Elevation Invests Another $120 Million in Facebook as that IPO Looks More Distant

Elevation Partners has quietly amassed another huge chunk of Facebook shares on the secondary market, according to a recent letter to its limited partners. Elevation spent $120 million for five million more Facebook shares. This is on top of Elevation’s $90 million, 2.5 million share purchase back in November.

That November deal has already gone up 2.5 times in value in a short eight months, making Facebook one of the better performing deals in Elevation’s portfolio and an enviable holding for any firm. Even though the bulk of Elevation’s Facebook shares were purchased at the more recent price, if you blend the two deals, there’s still an on-paper gain. Blended together, Elevation’s 7.5 million shares were purchased at a $14 billion valuation, and Facebook is trading at upwards of $24 billion on the secondary market today.

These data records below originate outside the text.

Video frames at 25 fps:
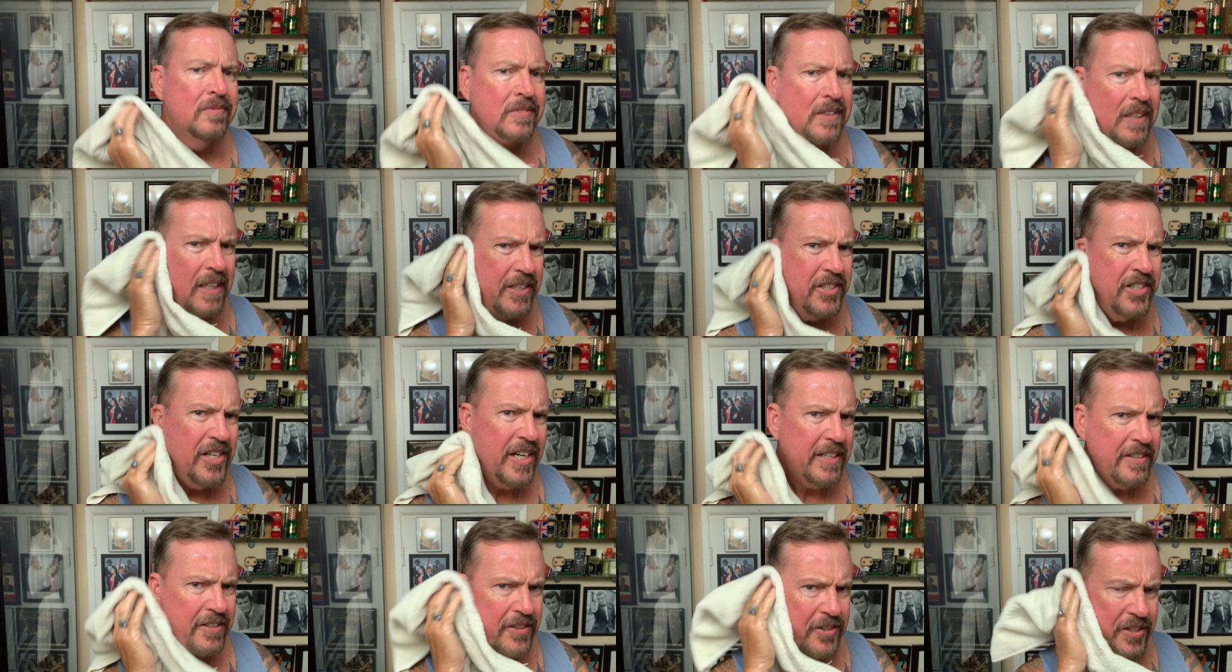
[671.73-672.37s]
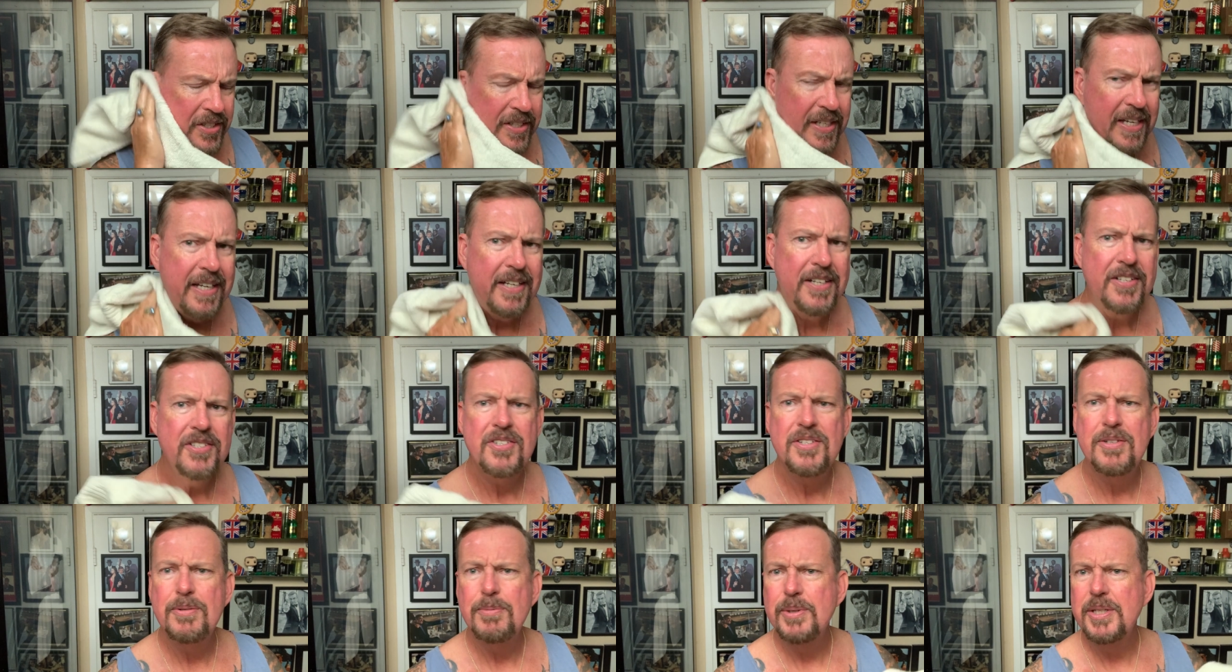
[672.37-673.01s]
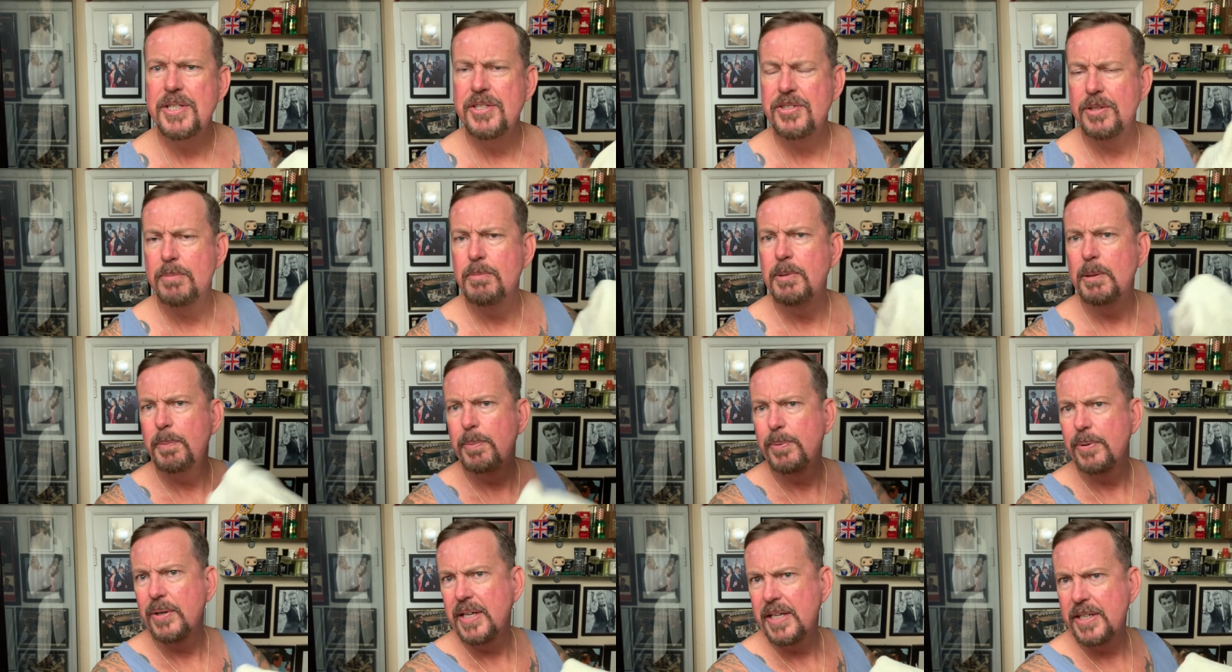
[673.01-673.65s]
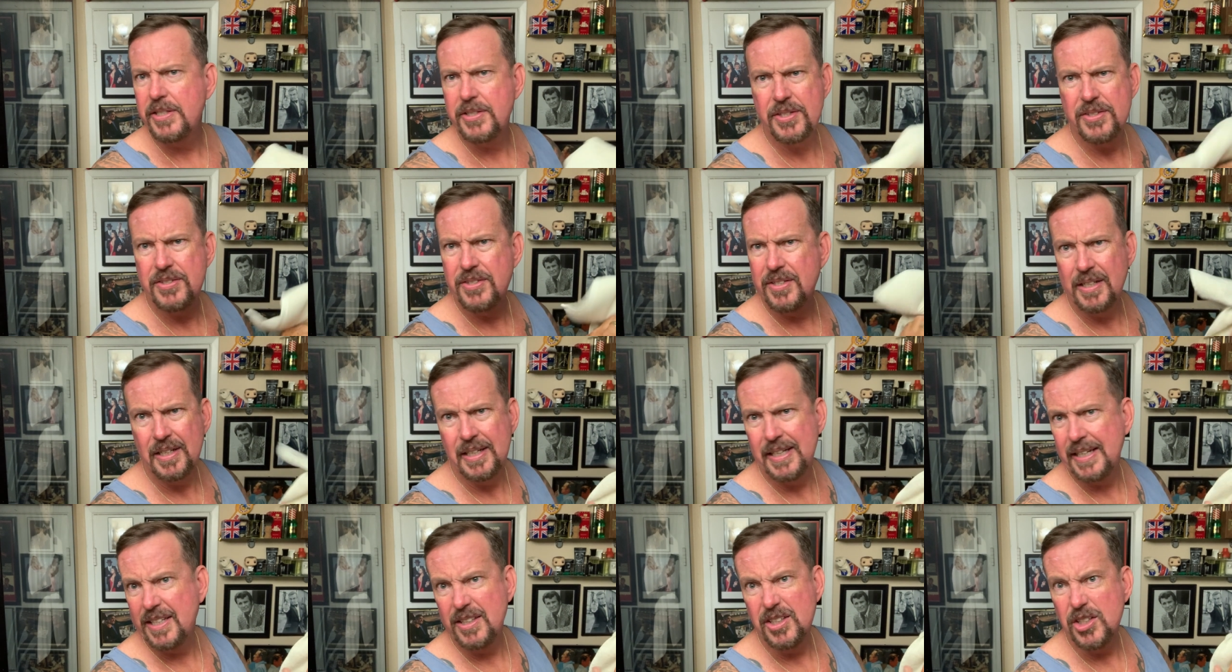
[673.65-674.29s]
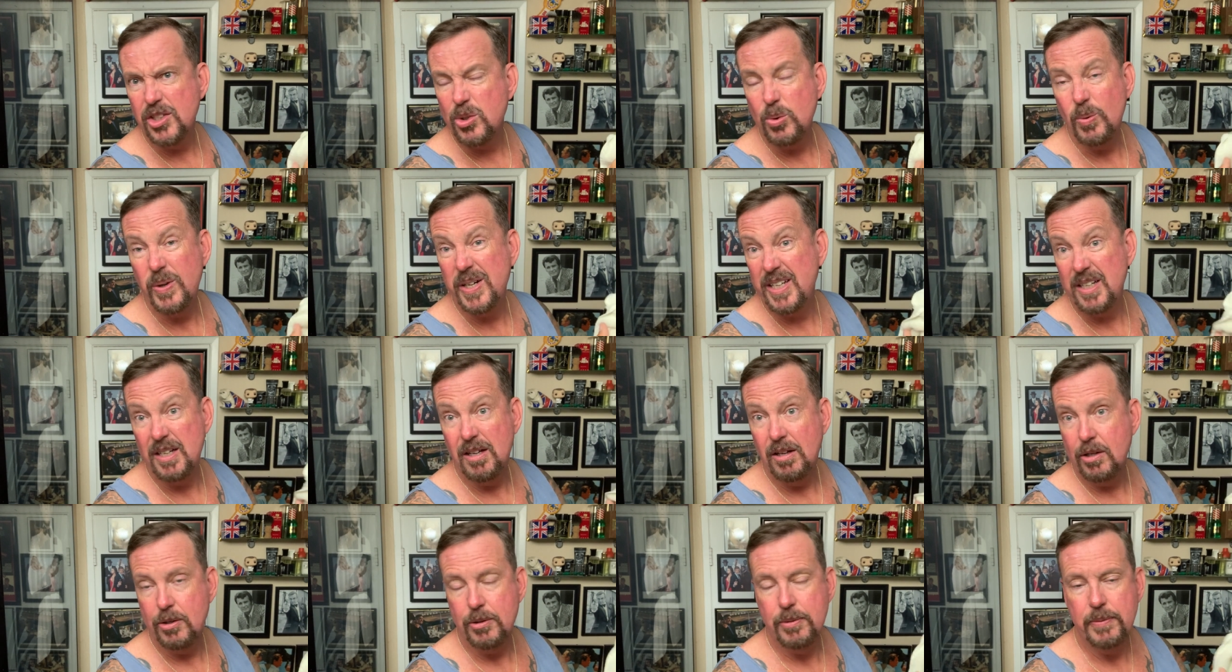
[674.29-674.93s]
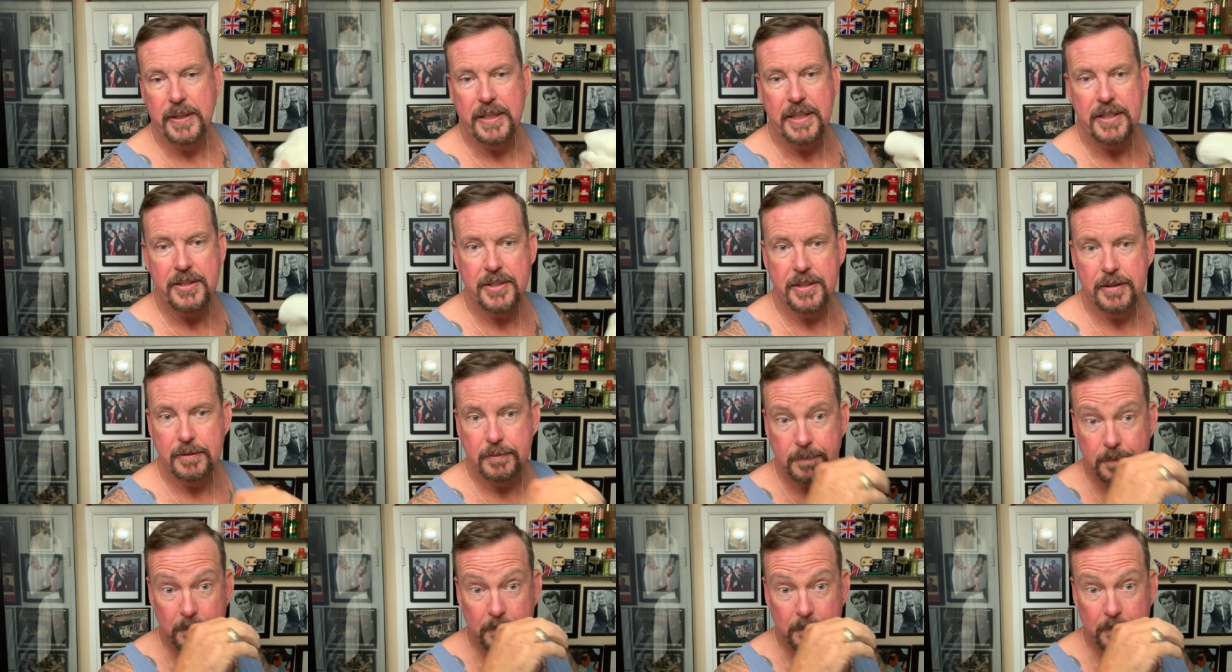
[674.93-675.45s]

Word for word: I checked their site. It's at a reasonable price. It's uh, like in the $20 range.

Sure, the appreciation looks good, but a lot of people– including us when we first broke the story– have alleged that these deals are ones any hedge fund could do. That’s not actually true, according to several sources close to the deal. Facebook controls who buys its shares on the secondary market, and Elevation has tight ties with the company. Elevation founders Roger McNamee and Bono were personal investors in Facebook, and Facebook COO Sheryl Sandberg’s brother-in-law is Mark Bodnick, another Elevation partner. This isn’t an accidental tie-up.

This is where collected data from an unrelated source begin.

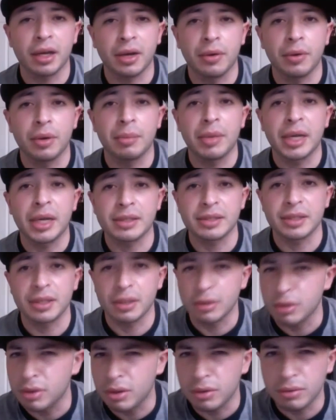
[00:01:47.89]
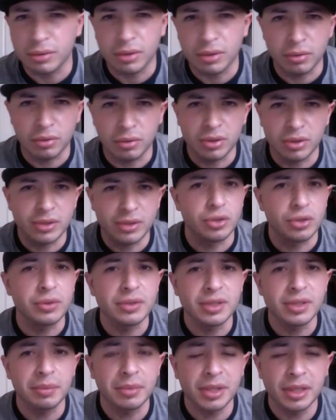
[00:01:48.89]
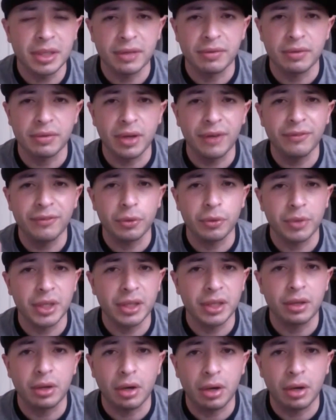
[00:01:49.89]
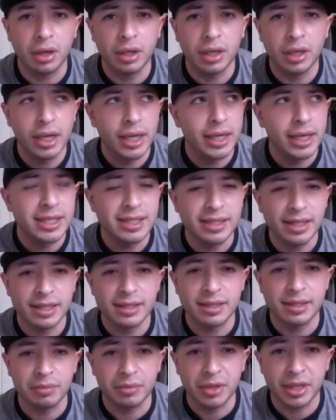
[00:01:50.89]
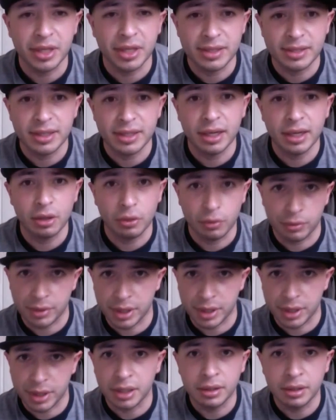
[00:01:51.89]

I want a maxi. You know, do something. If you have to read the card, say something. Be like, sec, reading.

Elevation’s premature obituary is a popular story these days. Things haven’t worked out as planned for the firm—at all— but that’s not unique in the venture market these days, and the tide is turning for Elevation. The Palm-albatross is gone, and the firm didn’t lose money on the deal—not a trivial milestone considering it was 20% of the fund. (Photo above from the good old Elevation days.)

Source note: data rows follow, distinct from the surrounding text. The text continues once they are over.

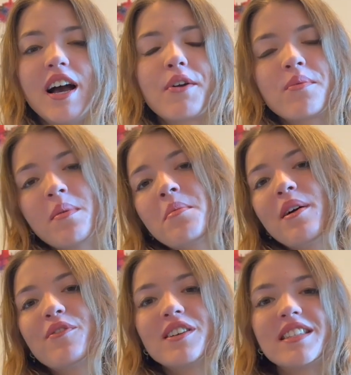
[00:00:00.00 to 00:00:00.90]
I remember
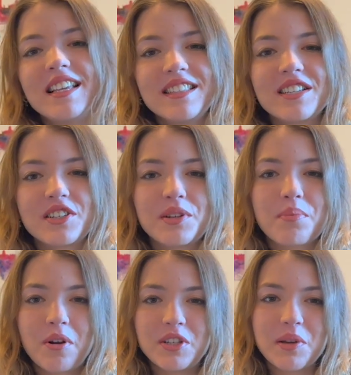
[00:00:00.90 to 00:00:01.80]
my first internship
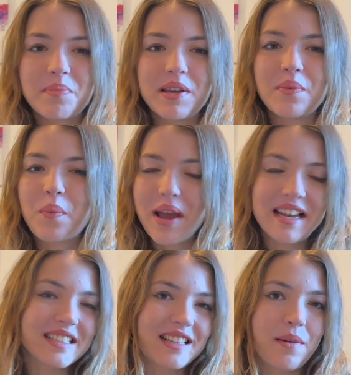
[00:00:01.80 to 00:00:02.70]
project being way
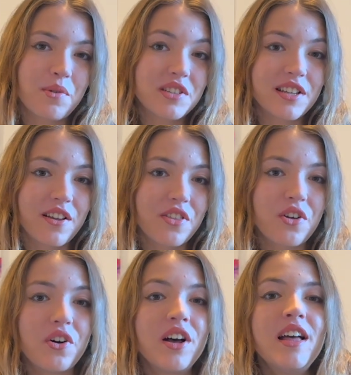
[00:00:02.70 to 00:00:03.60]
less glamorous than I
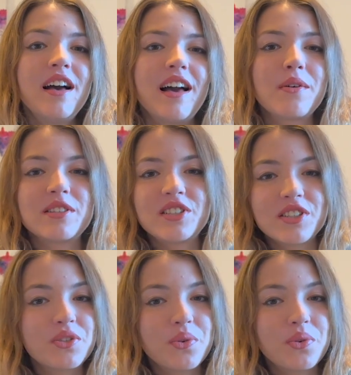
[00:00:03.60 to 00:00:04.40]
thought. I was just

Today, Elevation is clearly switching strategies. Ambitious ideas of remaking the media business and investing huge percentages of a fund in revamping legacy companies are gone. The fund has more than $100 million left to invest, and that money likely won’t go into another Palm or Forbes, but another Yelp or Facebook.

These mature Web 2.0 companies have far more assured success, the question is how much of a multiple late-stage investors like Elevation can make. As an added plus, these type of deals don’t take anywhere near the hand-holding and work that the big ambitious, swing-for-the-fences turnarounds required. That was likely the real reason Elevation was laying off support staff last week, not necessarily an indication of the firm’s health. Elevation is simply becoming a different firm.

And Elevation is playing a new role for the Web 2.0 ecosystem too—staving off the dreaded IPO. Rumors of a Facebook IPO have swirled since at least 2007, despite Facebook founder and CEO Mark Zuckerberg’s long time apprehension to rush into the world of short-term traders and activist hedge funds.

There are a few good reasons for a company to go public. An IPO can net a company a lot of cash, allow employees to get liquidity on their shares, and give a privately-held company a frequently-priced stock currency it can use for acquisitions. But Facebook has managed to do a lot of that with the secondary market, and it can still control who buys its stock.

That’s a template that only the highest valued Web 2.0 companies can follow, and if Elevation can raise a second fund, it’ll aim to compete with firms like DST to scoop up the best ones.